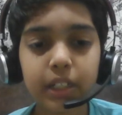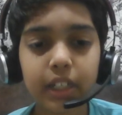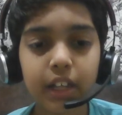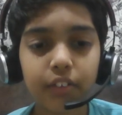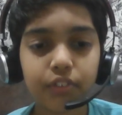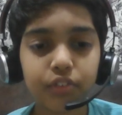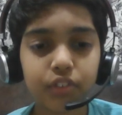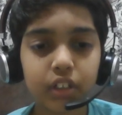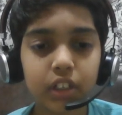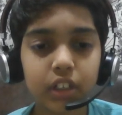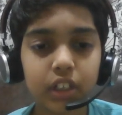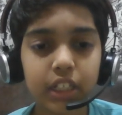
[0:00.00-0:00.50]

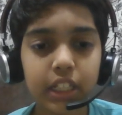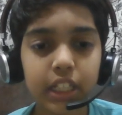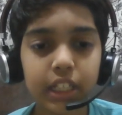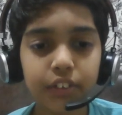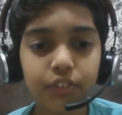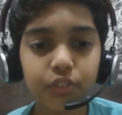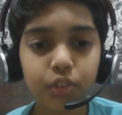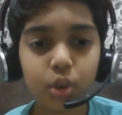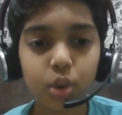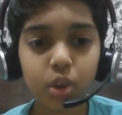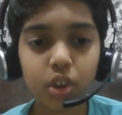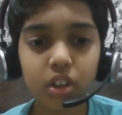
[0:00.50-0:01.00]
after
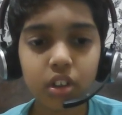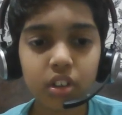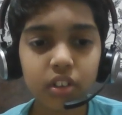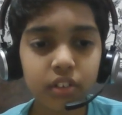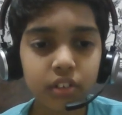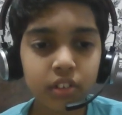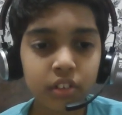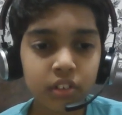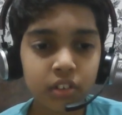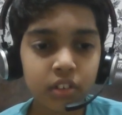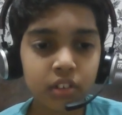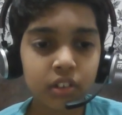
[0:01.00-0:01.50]
d4,
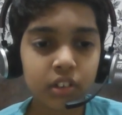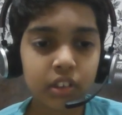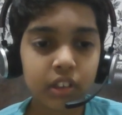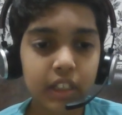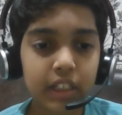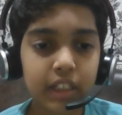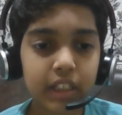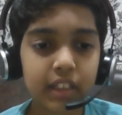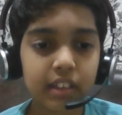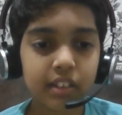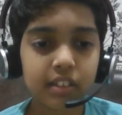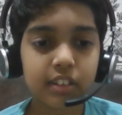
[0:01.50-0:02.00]

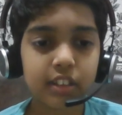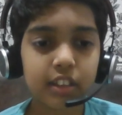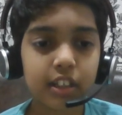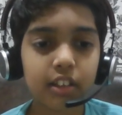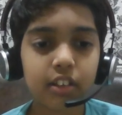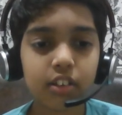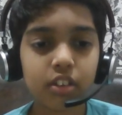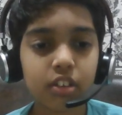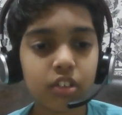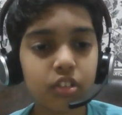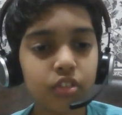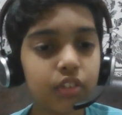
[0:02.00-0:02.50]

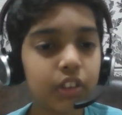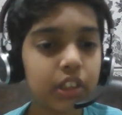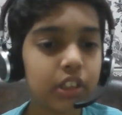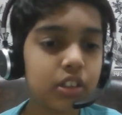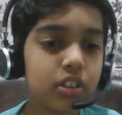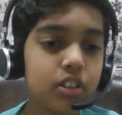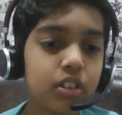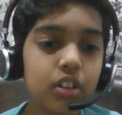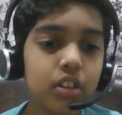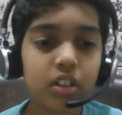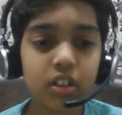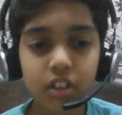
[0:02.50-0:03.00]
e6, we
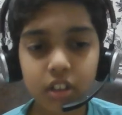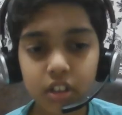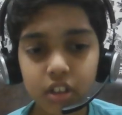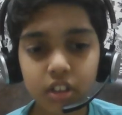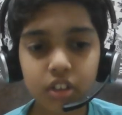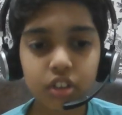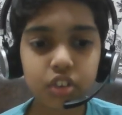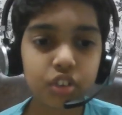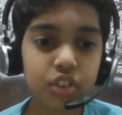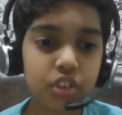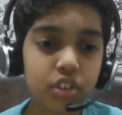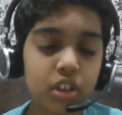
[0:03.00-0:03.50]

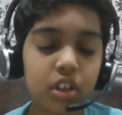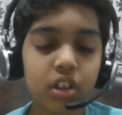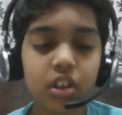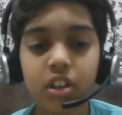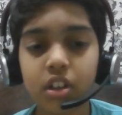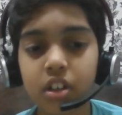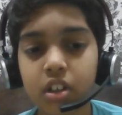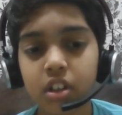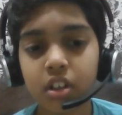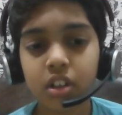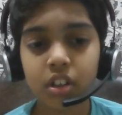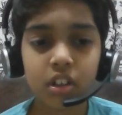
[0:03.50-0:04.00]
just
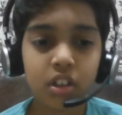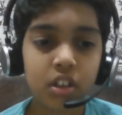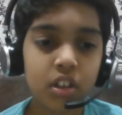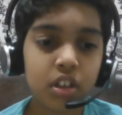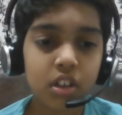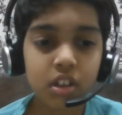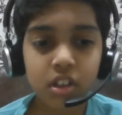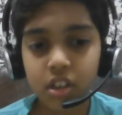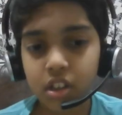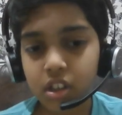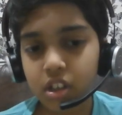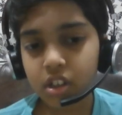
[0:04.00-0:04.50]

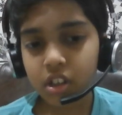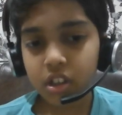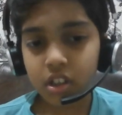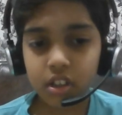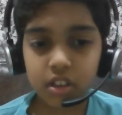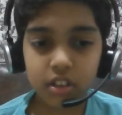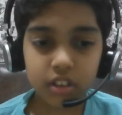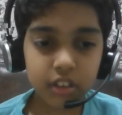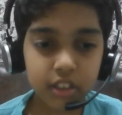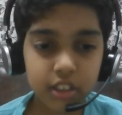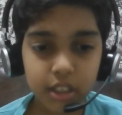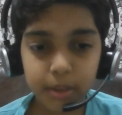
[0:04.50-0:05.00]

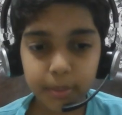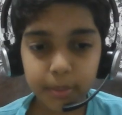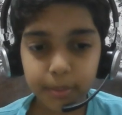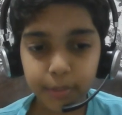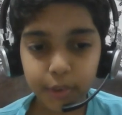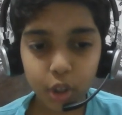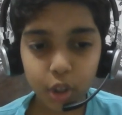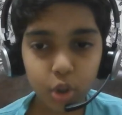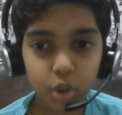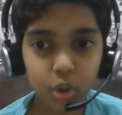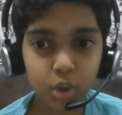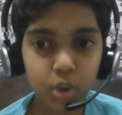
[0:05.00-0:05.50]
skip
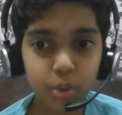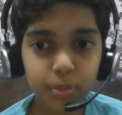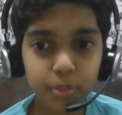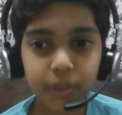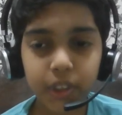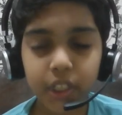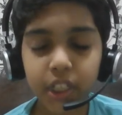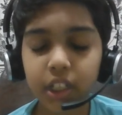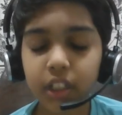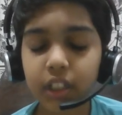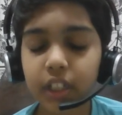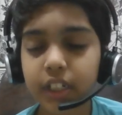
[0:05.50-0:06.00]
the
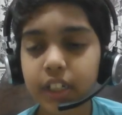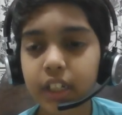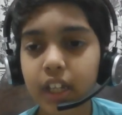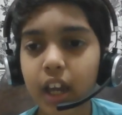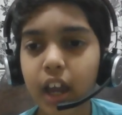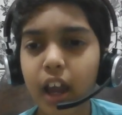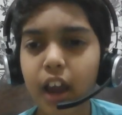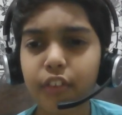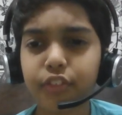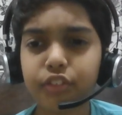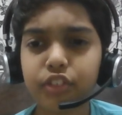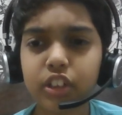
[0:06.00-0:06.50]
opening, and
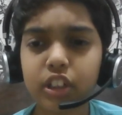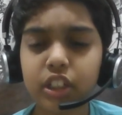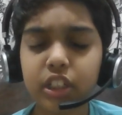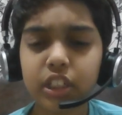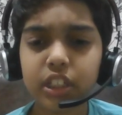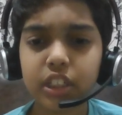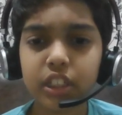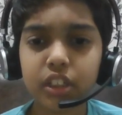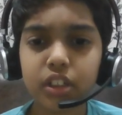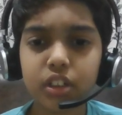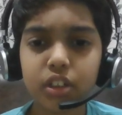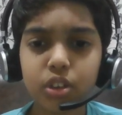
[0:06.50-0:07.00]
after
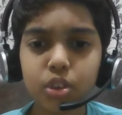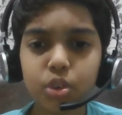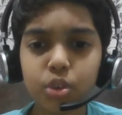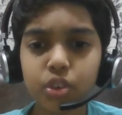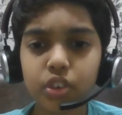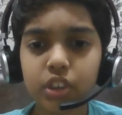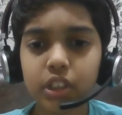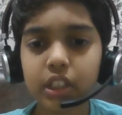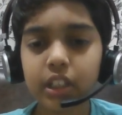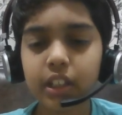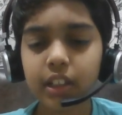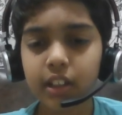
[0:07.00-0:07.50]
here you
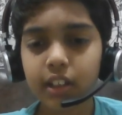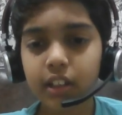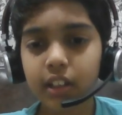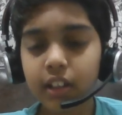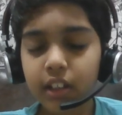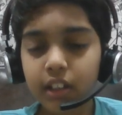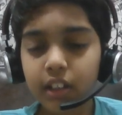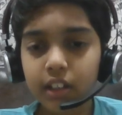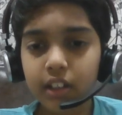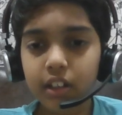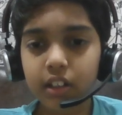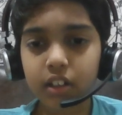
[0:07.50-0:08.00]
see
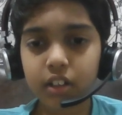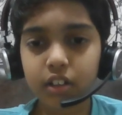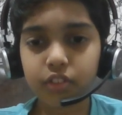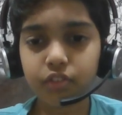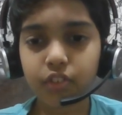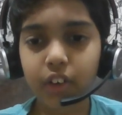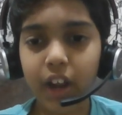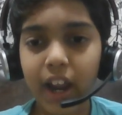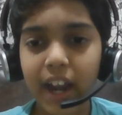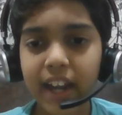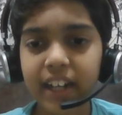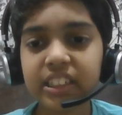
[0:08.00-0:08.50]

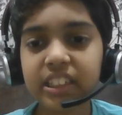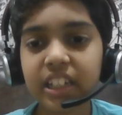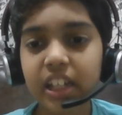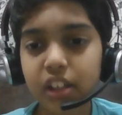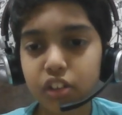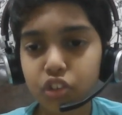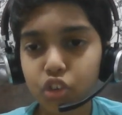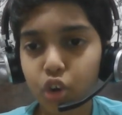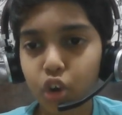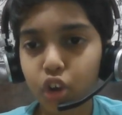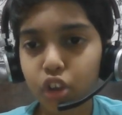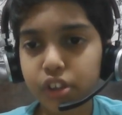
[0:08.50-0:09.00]
white
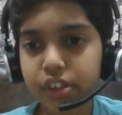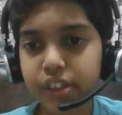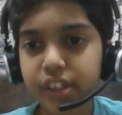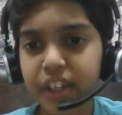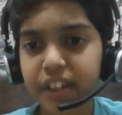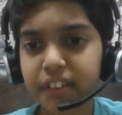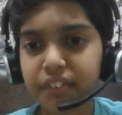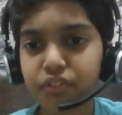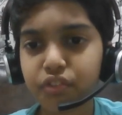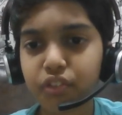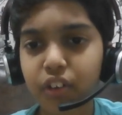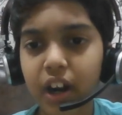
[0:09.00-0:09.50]
has all
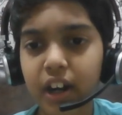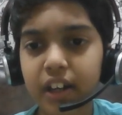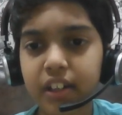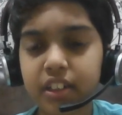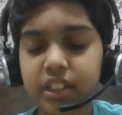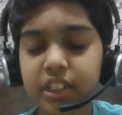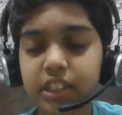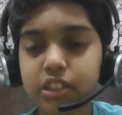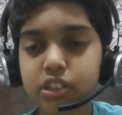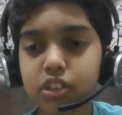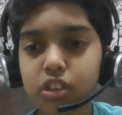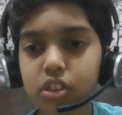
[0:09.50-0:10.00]
the
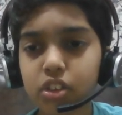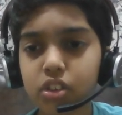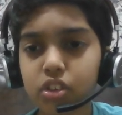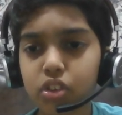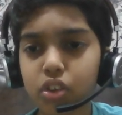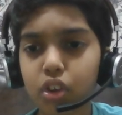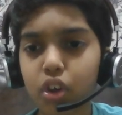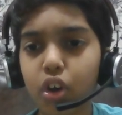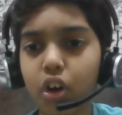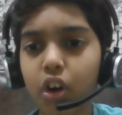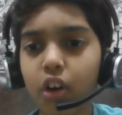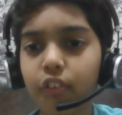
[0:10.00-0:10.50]
advantages
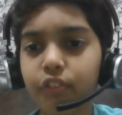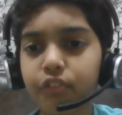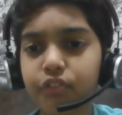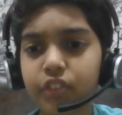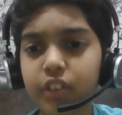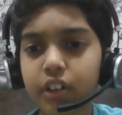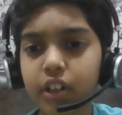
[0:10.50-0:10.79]
of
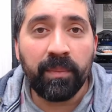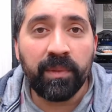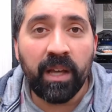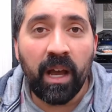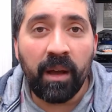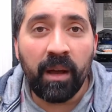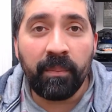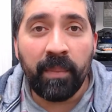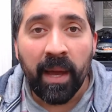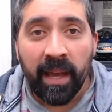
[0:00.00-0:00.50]

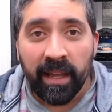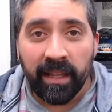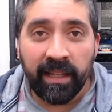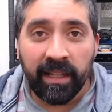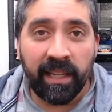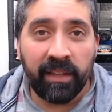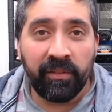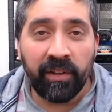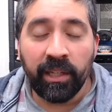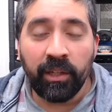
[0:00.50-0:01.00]
up,
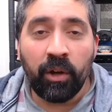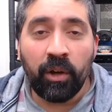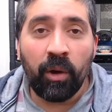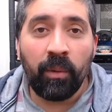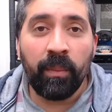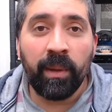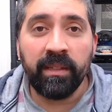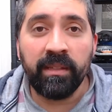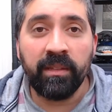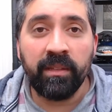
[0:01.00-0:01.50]
leave any
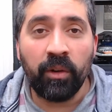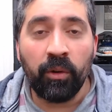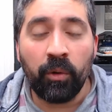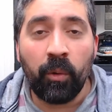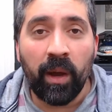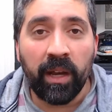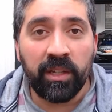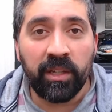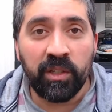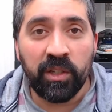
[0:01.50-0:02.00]
comments or
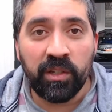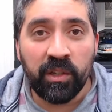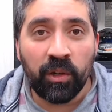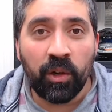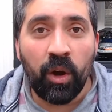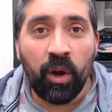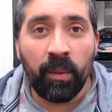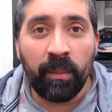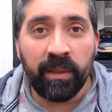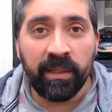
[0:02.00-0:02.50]
questions in the
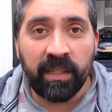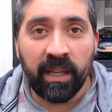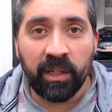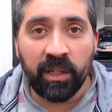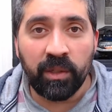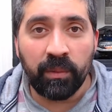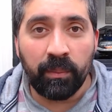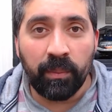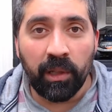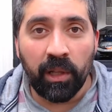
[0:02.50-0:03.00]
comment
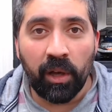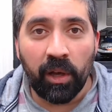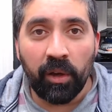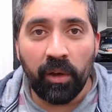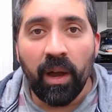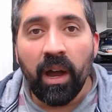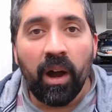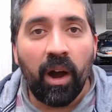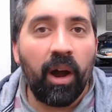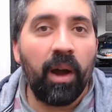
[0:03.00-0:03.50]
section below.
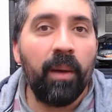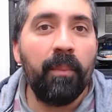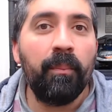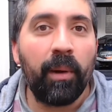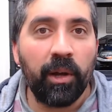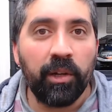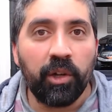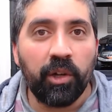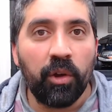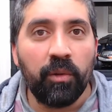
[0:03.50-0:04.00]
I'm
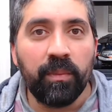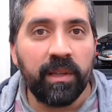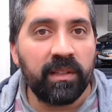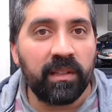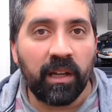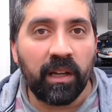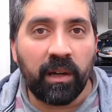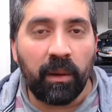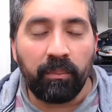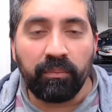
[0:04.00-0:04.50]
by no
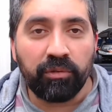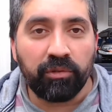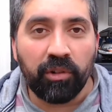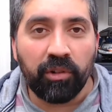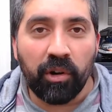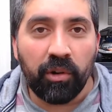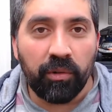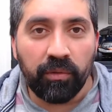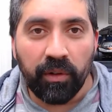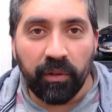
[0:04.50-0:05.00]
means like a
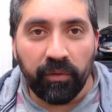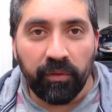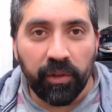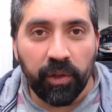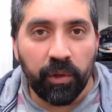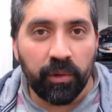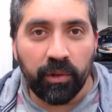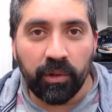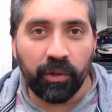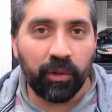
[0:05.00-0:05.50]
pro
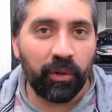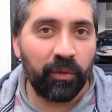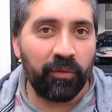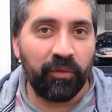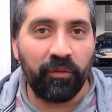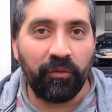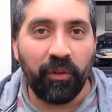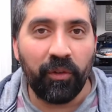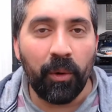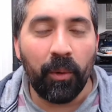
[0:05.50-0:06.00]
reviewer of
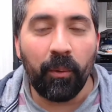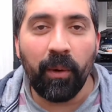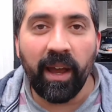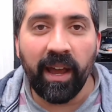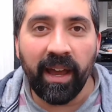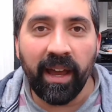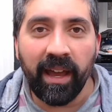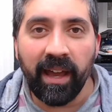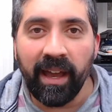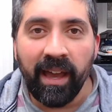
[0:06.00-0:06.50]

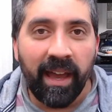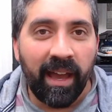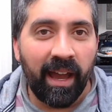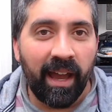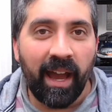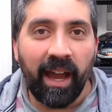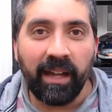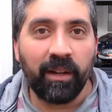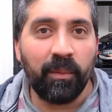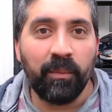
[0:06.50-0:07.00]
footwear,
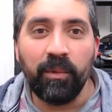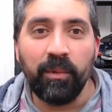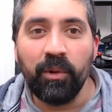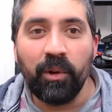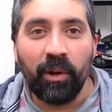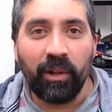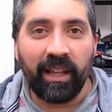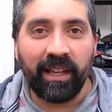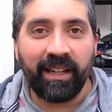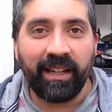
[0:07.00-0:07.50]
and I'm
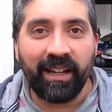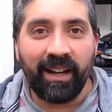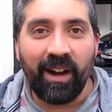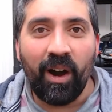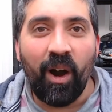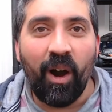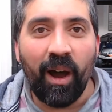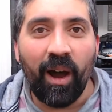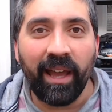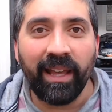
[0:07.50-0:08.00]
not like a
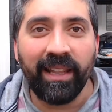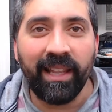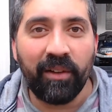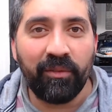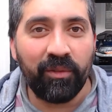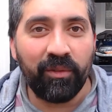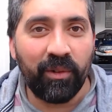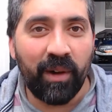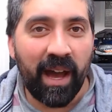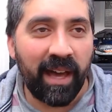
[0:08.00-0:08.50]
high
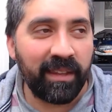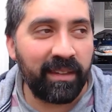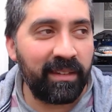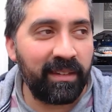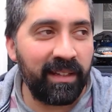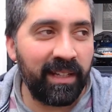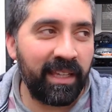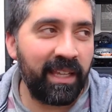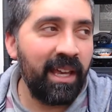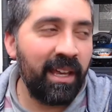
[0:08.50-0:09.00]
level
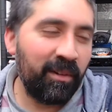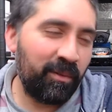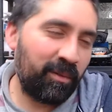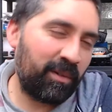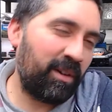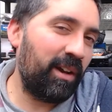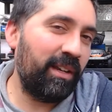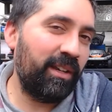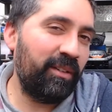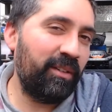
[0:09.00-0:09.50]
athlete.
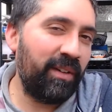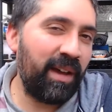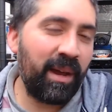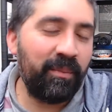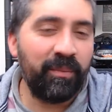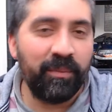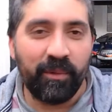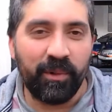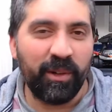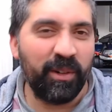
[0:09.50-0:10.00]
Kind of
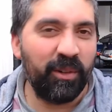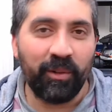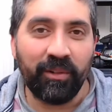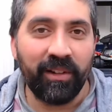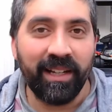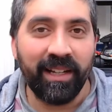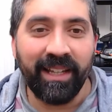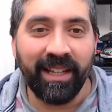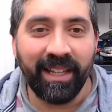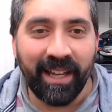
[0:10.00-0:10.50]
am, well, not
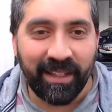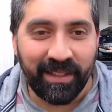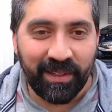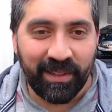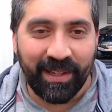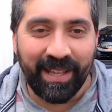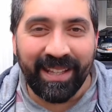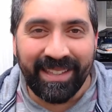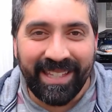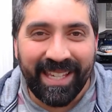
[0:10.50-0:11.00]
really, as
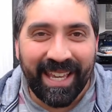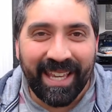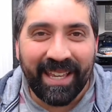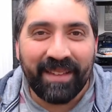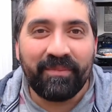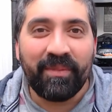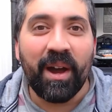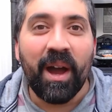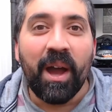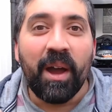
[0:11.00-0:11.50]
you can see,
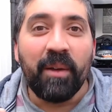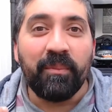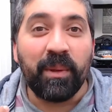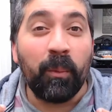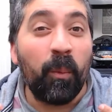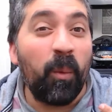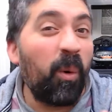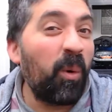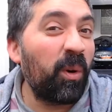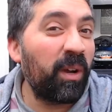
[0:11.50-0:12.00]
but
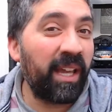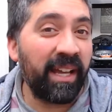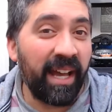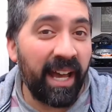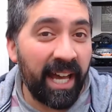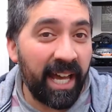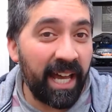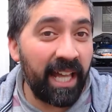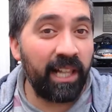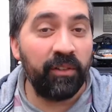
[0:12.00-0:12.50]
been walking a
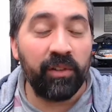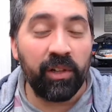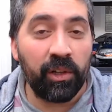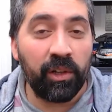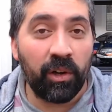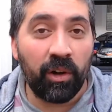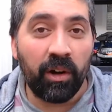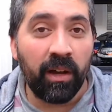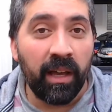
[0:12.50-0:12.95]
hell of a lot,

○ ○ ○ ○ ○ ○ ○

EXERCISE DIRECTIONS
All of the listing above must be output exactly, except for its pictures.

SOLUTION TO THIS PROBLEM
[0:00.00-0:00.50]

[0:00.50-0:01.00]
after
[0:01.00-0:01.50]
d4,
[0:01.50-0:02.00]

[0:02.00-0:02.50]

[0:02.50-0:03.00]
e6, we
[0:03.00-0:03.50]

[0:03.50-0:04.00]
just
[0:04.00-0:04.50]

[0:04.50-0:05.00]

[0:05.00-0:05.50]
skip
[0:05.50-0:06.00]
the
[0:06.00-0:06.50]
opening, and
[0:06.50-0:07.00]
after
[0:07.00-0:07.50]
here you
[0:07.50-0:08.00]
see
[0:08.00-0:08.50]

[0:08.50-0:09.00]
white
[0:09.00-0:09.50]
has all
[0:09.50-0:10.00]
the
[0:10.00-0:10.50]
advantages
[0:10.50-0:10.79]
of
[0:00.00-0:00.50]

[0:00.50-0:01.00]
up,
[0:01.00-0:01.50]
leave any
[0:01.50-0:02.00]
comments or
[0:02.00-0:02.50]
questions in the
[0:02.50-0:03.00]
comment
[0:03.00-0:03.50]
section below.
[0:03.50-0:04.00]
I'm
[0:04.00-0:04.50]
by no
[0:04.50-0:05.00]
means like a
[0:05.00-0:05.50]
pro
[0:05.50-0:06.00]
reviewer of
[0:06.00-0:06.50]

[0:06.50-0:07.00]
footwear,
[0:07.00-0:07.50]
and I'm
[0:07.50-0:08.00]
not like a
[0:08.00-0:08.50]
high
[0:08.50-0:09.00]
level
[0:09.00-0:09.50]
athlete.
[0:09.50-0:10.00]
Kind of
[0:10.00-0:10.50]
am, well, not
[0:10.50-0:11.00]
really, as
[0:11.00-0:11.50]
you can see,
[0:11.50-0:12.00]
but
[0:12.00-0:12.50]
been walking a
[0:12.50-0:12.95]
hell of a lot,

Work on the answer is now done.